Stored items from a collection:
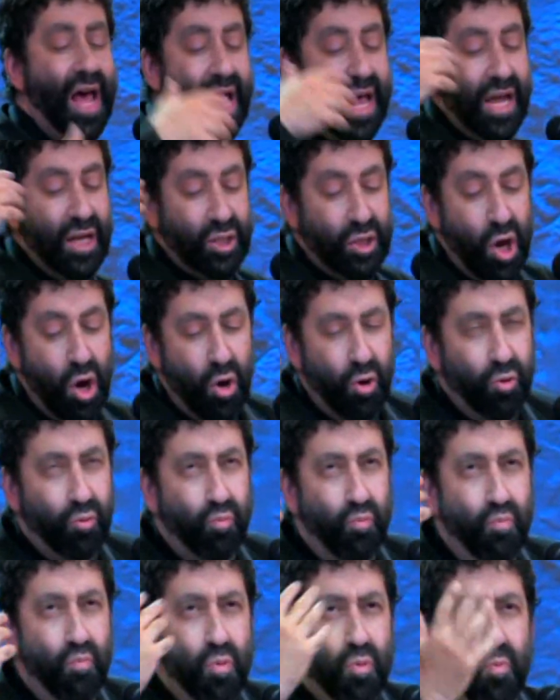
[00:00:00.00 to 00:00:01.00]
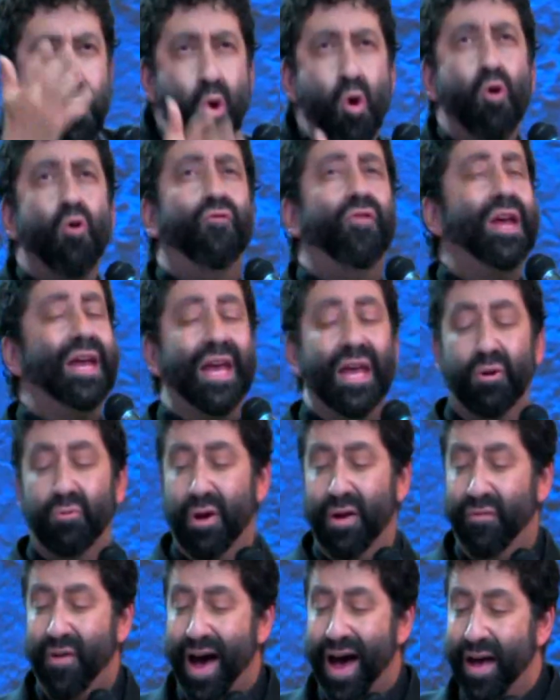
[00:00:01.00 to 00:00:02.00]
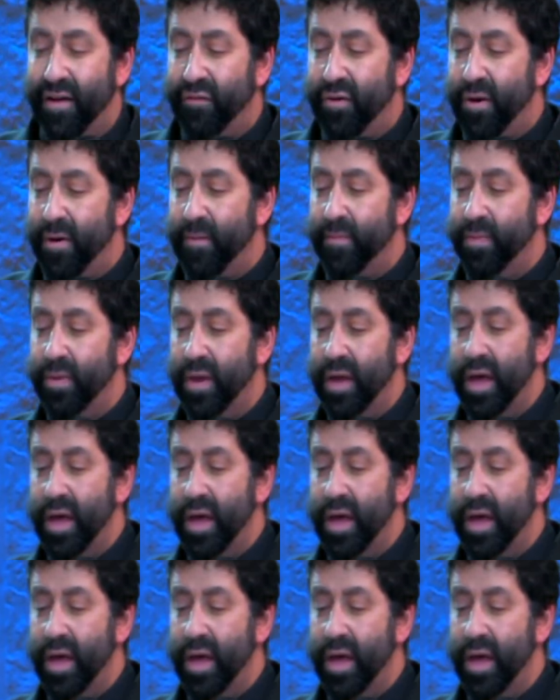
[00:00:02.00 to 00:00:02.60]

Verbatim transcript: his moving in revival.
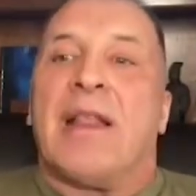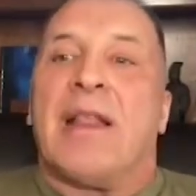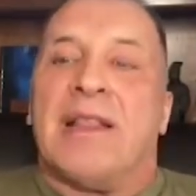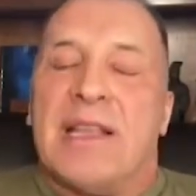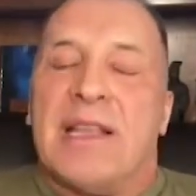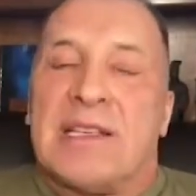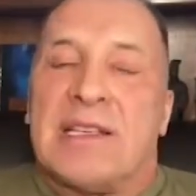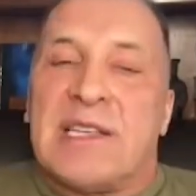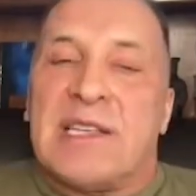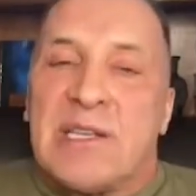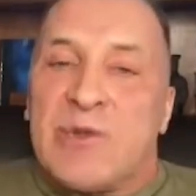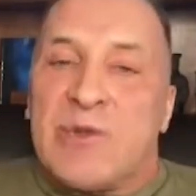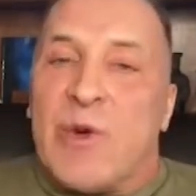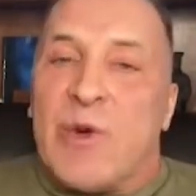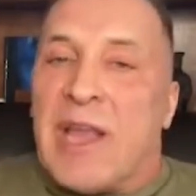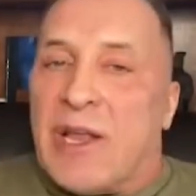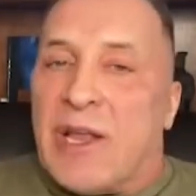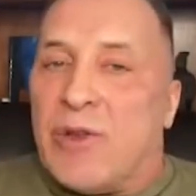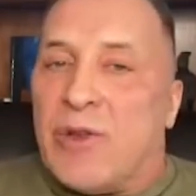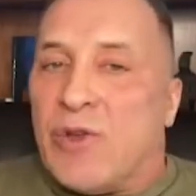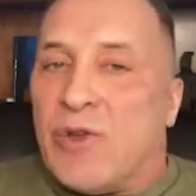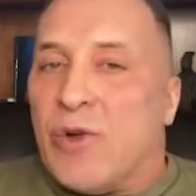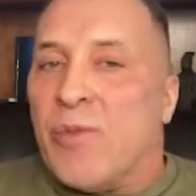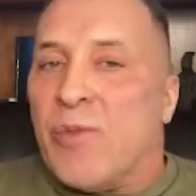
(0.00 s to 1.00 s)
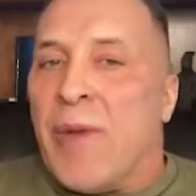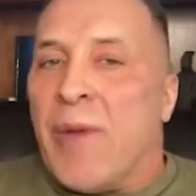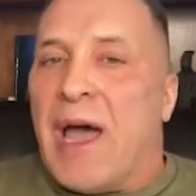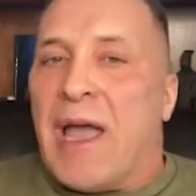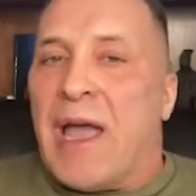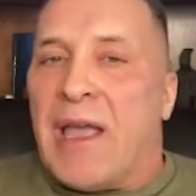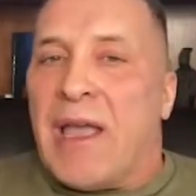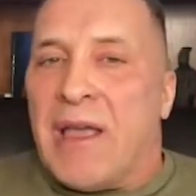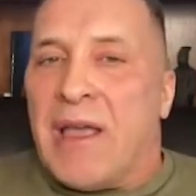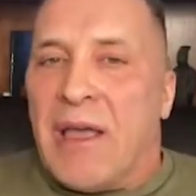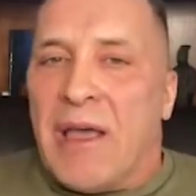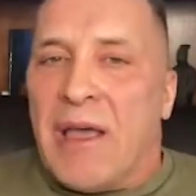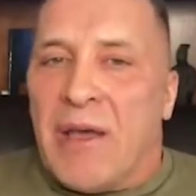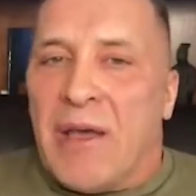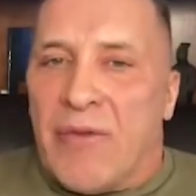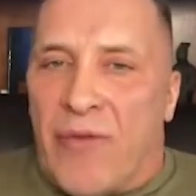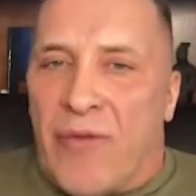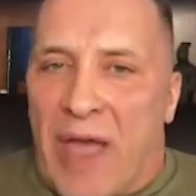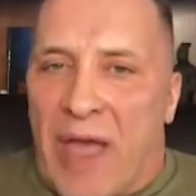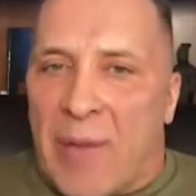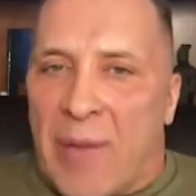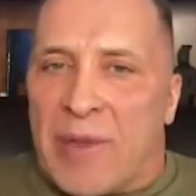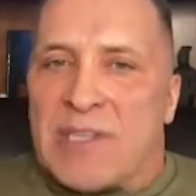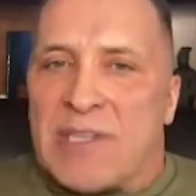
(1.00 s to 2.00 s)
This is when I do my
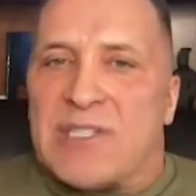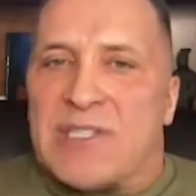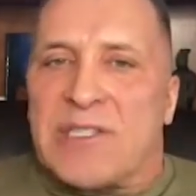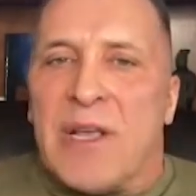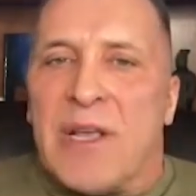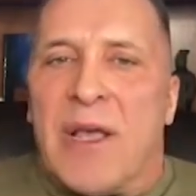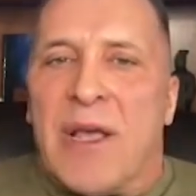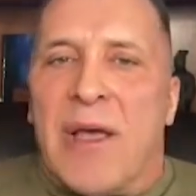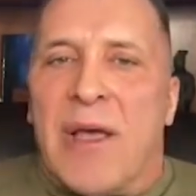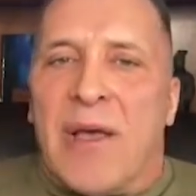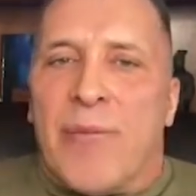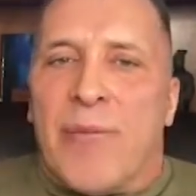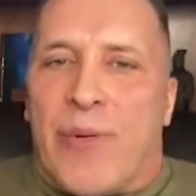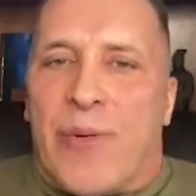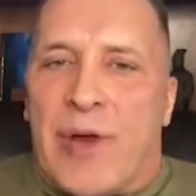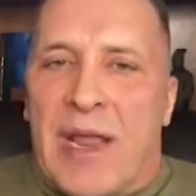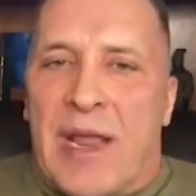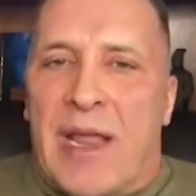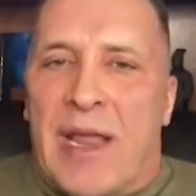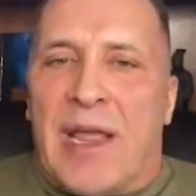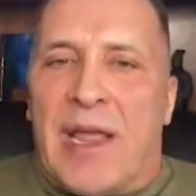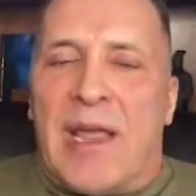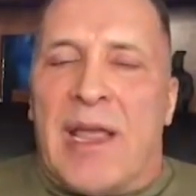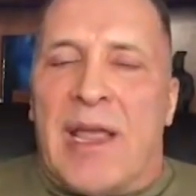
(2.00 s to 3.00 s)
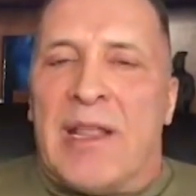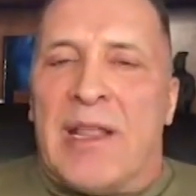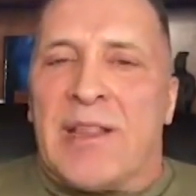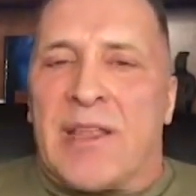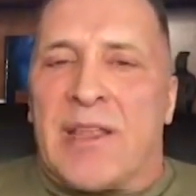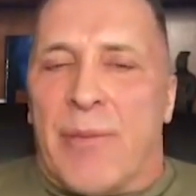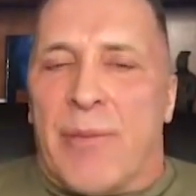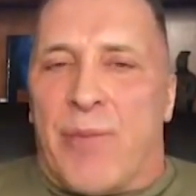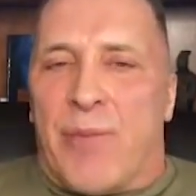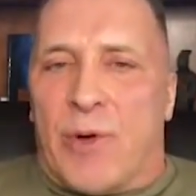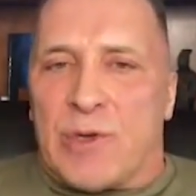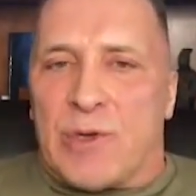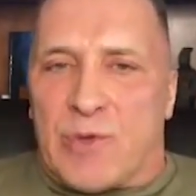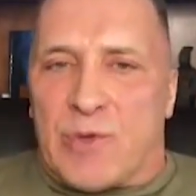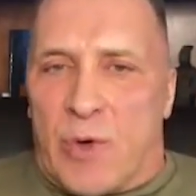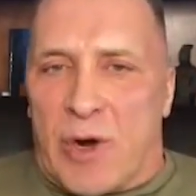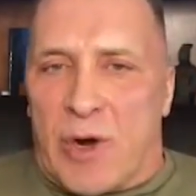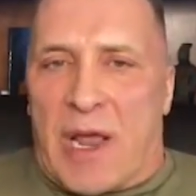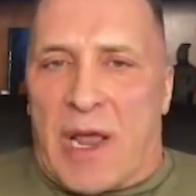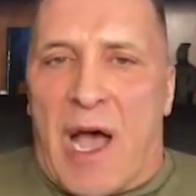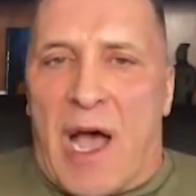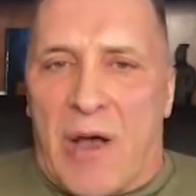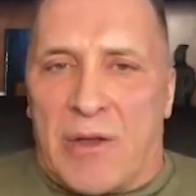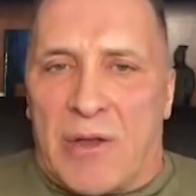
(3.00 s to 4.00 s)
famous pre, intra, post
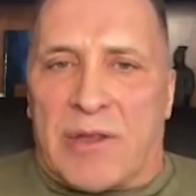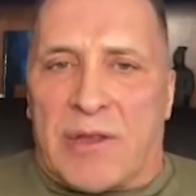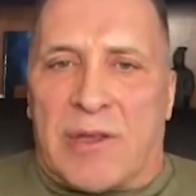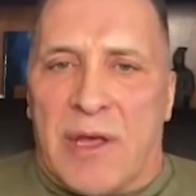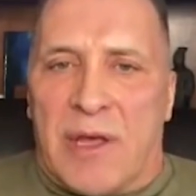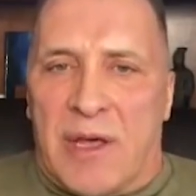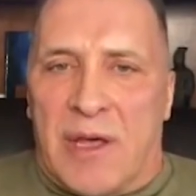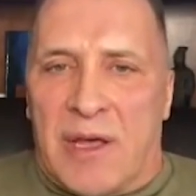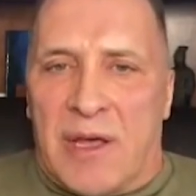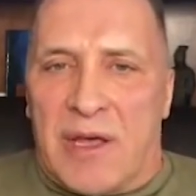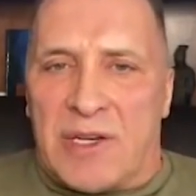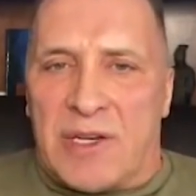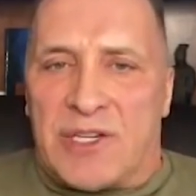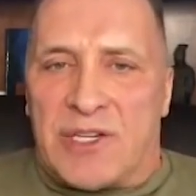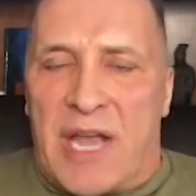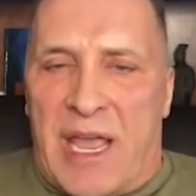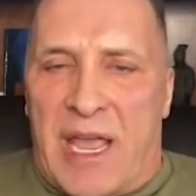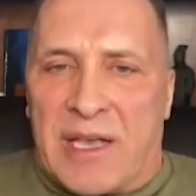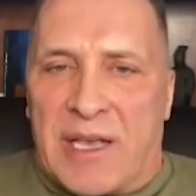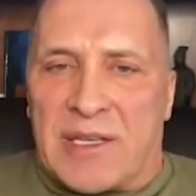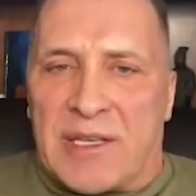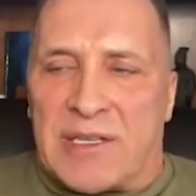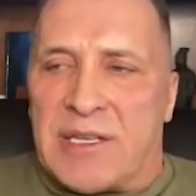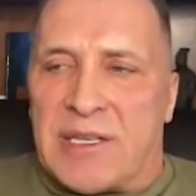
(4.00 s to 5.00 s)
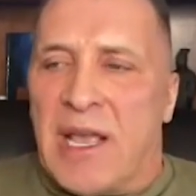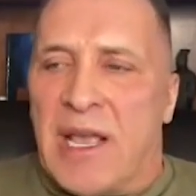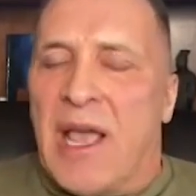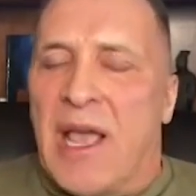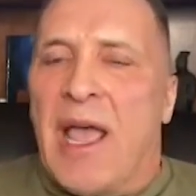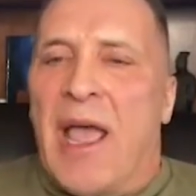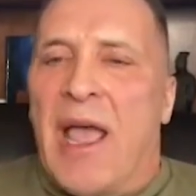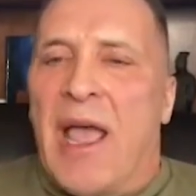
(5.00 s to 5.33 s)
workout uh, shakes.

PROBLEM DETAILS » The exact lines from the one containing "[00:00:01.00 to 00:00:02.00]" through the end of the data are to be copied, with both ends kept and pictures left out.

YOUR RESPONSE »
[00:00:01.00 to 00:00:02.00]
[00:00:02.00 to 00:00:02.60]

Verbatim transcript: his moving in revival.
(0.00 s to 1.00 s)
(1.00 s to 2.00 s)
This is when I do my
(2.00 s to 3.00 s)
(3.00 s to 4.00 s)
famous pre, intra, post
(4.00 s to 5.00 s)
(5.00 s to 5.33 s)
workout uh, shakes.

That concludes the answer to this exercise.